Попельский открыл глаза и взглянул на часы. Было восемь утра. Телеграмму он получил в Мостках в полседьмого. Рита вышла с ребенком в шесть. Куда? Зачем? Почему так рано?
Под тюрьмой «Бригидки» солнце волнами вливалось на Казимировскую и ослепило ему глаза. Комиссар быстро закрыл их и задумался, кем был извозчик? Может, он не находится в сговоре с автором письма? Ведь он не возразил, когда я изменил маршрут! Получил пять злотых, и ему безразлично, куда ехать и когда он доберется до той фабрики ультрамарина. Пять злотых — это много. Поездка с вокзала на Слонечную стоит не больше, чем злотый. Если извозчик — сообщник преступника, то наверняка знает, кого везет, и, конечно, захочет немедленно убежать, как только доберется до места. Но зачем ему бежать? Чтобы избежать допросов, следствия, просто чтобы не попасть в тюрьму! А если он не виноват, то подождет меня. Я его испробую! Прикажу подождать и добавлю злотый за хлопоты! А может, и нет! Зачем тратиться?

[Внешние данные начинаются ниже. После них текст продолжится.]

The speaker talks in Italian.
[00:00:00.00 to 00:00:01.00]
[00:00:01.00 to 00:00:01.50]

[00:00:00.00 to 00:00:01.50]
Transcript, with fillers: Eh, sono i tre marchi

Услышал колокол пожарной машины. Открыл глаза. На Слонечной царило оживление. Экипаж, в котором он ехал, загородил дорогу пожарным. Чтобы освободить путь, извозчик свернул в длинную проходную арку напротив фабрики ультрамарина. И тогда Попельский оцепенел. Он переживал дежавю. Над ним передвигались черный от копоти свод. Комиссар уже когда-то видел его — в своем эпилептическом видении, после того как наказал Анатоля Малецкого. Он знал, что сейчас очутится на дворе, где будут стоять бочки. А из одной из них доносятся детские рыдания. В его видении из бочки вынырнула Леокадия, но он знал, что вторая часть эпилептического видение никогда не соответствует действительности. Итак, сейчас будет бочка, а кто в ней? Ведь не Леокадия, как это было в видении, а кто-то другой! Искалеченный ребенок, которого он «очень, очень хорошо знает».

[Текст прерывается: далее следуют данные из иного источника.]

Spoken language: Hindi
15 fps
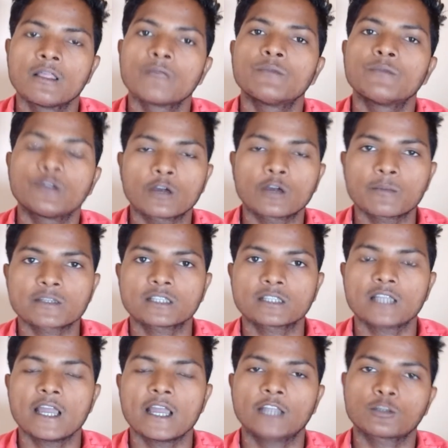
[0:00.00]
वीडियो अगर पसंद
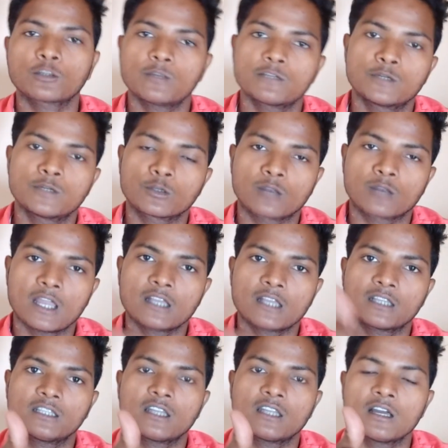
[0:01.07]
आया तो प्लीज़ वीडियो को लाइक
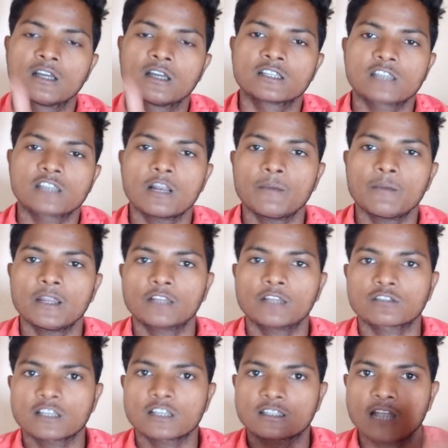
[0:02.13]
कर देना चैनल पर नया तो
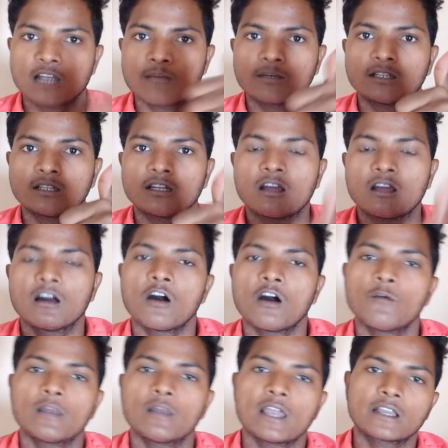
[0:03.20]
सब्सक्राइब कर देना और
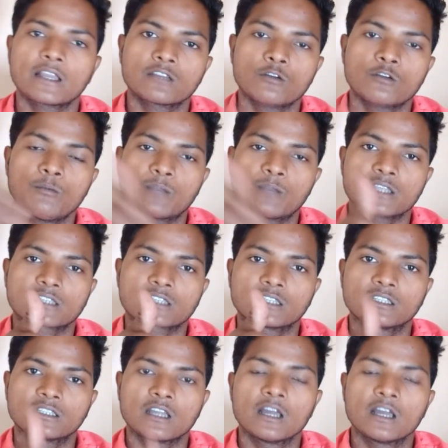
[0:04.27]
बेल आइकन को प्रेस कर
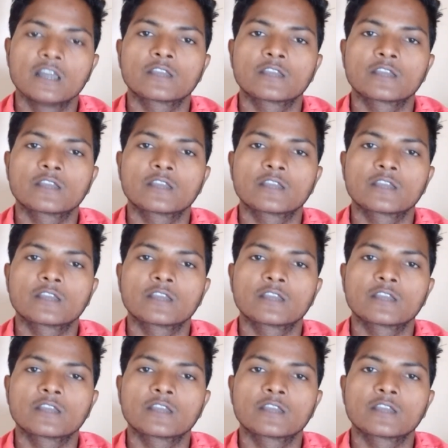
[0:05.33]
देना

Пожарные исчезли, а экипаж проехал Слонечною и остановился перед шлагбаумом, что загораживал въезд в фабрику. Попельский выскочил, вытащил браунинг и приказал вознице сесть на землю возле экипажа. Приковал его наручниками к колесу, пролез под шлагбаумом и огляделся вокруг. Он стоял на дворе, окруженном с двух сторон двухэтажными фабричными зданиями, из которых не доносился ни один звук. Одно из зданий было типичным цехом, второе — складским помещением с платформами и открытыми настежь дверями. Над двором возвышалась большая оштукатуренная стена соседнего дома. Заржавевшие дверные косяки, засохшие подтеки краски, паутина на дверях свидетельствовали о том, что эти здания давно никто не использовал. Пустая, заброшенная фабрика. Сняв пистолет с предохранителя, Попельский быстро побежал к складу.
Осторожно подступил к бочкам. В небольшой мастерской слева от него все окна на чердаке были распахнуты. Любой стрелок оттуда видел его как на ладони.

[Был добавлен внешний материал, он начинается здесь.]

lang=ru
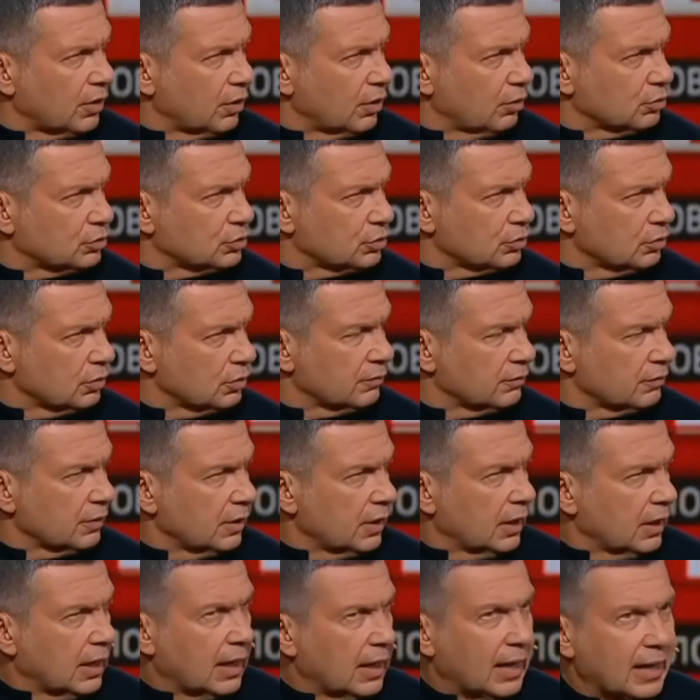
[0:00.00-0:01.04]
аукционов,
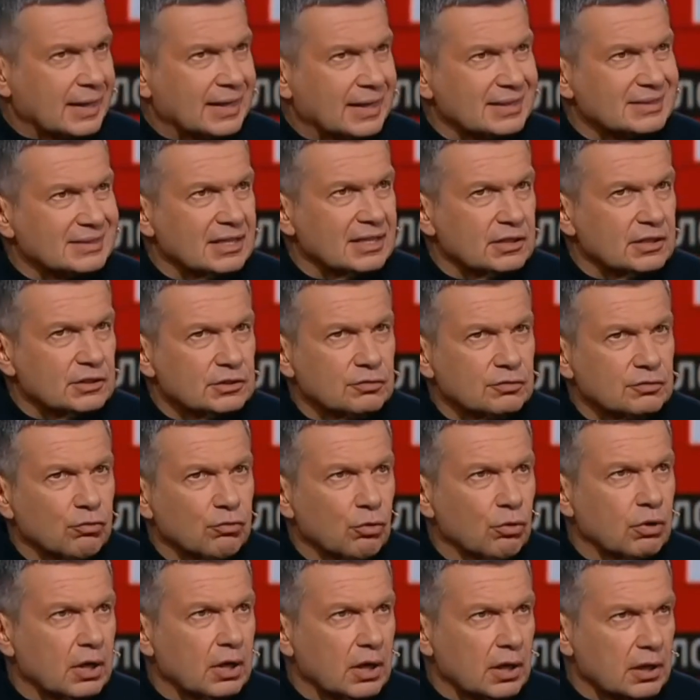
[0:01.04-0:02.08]
оказались в
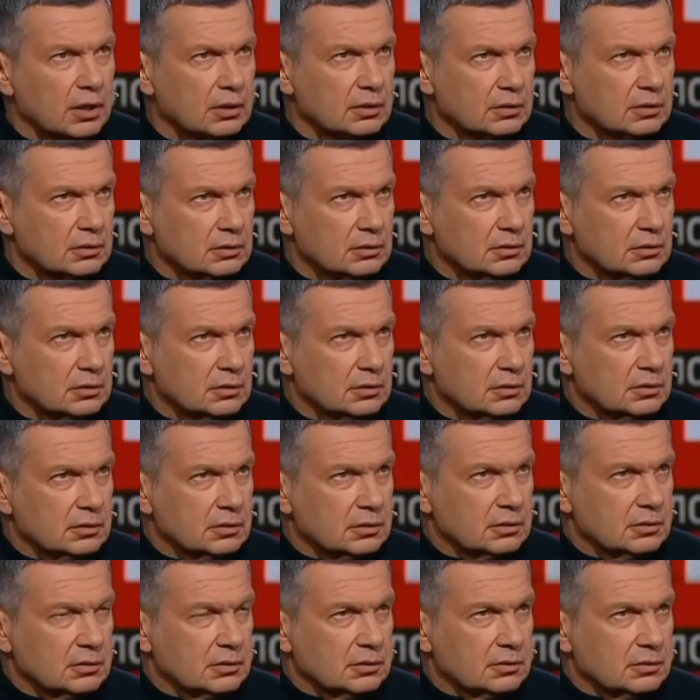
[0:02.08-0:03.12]
руках –
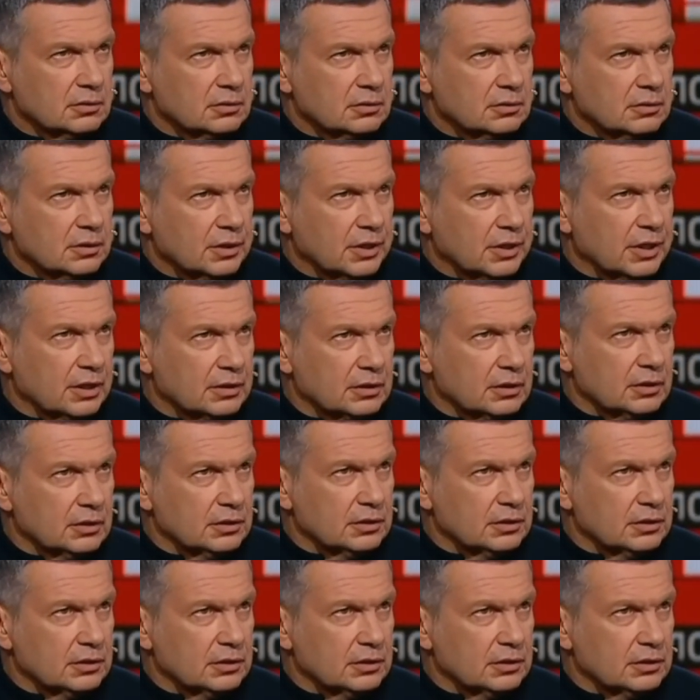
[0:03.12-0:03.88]
ряда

Комиссар задрожал: его видение сбывалось. На дворе, под платформой, было с десяток жестяных бочек с надписями «краска», «лак» и «отбеливатель». Некоторые стояли рядом, остальные — одна на одной. Лежала там и кирка. Попельский почувствовал, как его пронзил ледяной холод. Все совпадало. Все. Даже плач и рыдания ребенка, закрытого в одной из бочек.
Не заботясь о собственной безопасности, он схватил кирку и, подняв, сбросил крышку бочки, из которой доносился детский плач. Заглянул вглубь, и ему показалось, что сердце превращается в кусок горячего мяса, который быстро поднимается вверх, затыкая ему гортань. В бочке сидел ребенок, которого он хорошо знал. Трехлетний Казя Марковский. На обеих его ножках над коленями вырастали неестественные шишки. У него были сломаны ноги. И смещенные кости.
II
Казя Марковский скулил от боли. Одна-единственная пронзительная нота страдания вырывалась в конце фразы, а тогда вибрировала, искаженная рыданием. Глаза ребенка совсем опухли, щечки натянулись от плача. Ноженьки в теплых рейтузах неестественно изогнулись на дне бочки.
— Кто это с тобой сделал такое, Казик? — Попельский едва сдерживался, чтобы не заплакать.
Склонившись над бочкой, он осторожно просунул руки под мышками малыша. Подняв его вверх, услышал голос:
— Это я сделал.
С платформы спрыгнул человек, одетый в черное, и в новом, блестящем котелке. У него был приплюснутое лицо, тонкие усики и измазанные чернилами пальцы.
Попельский стоял, держа Казя перед собой, и смотрел на мужчину. Знал, что не может сейчас оставить ребенка, чтобы поймать преступника. Мальчик обездвижил Попельский, сделал его беззащитным и полностью отдал на растерзание палачу.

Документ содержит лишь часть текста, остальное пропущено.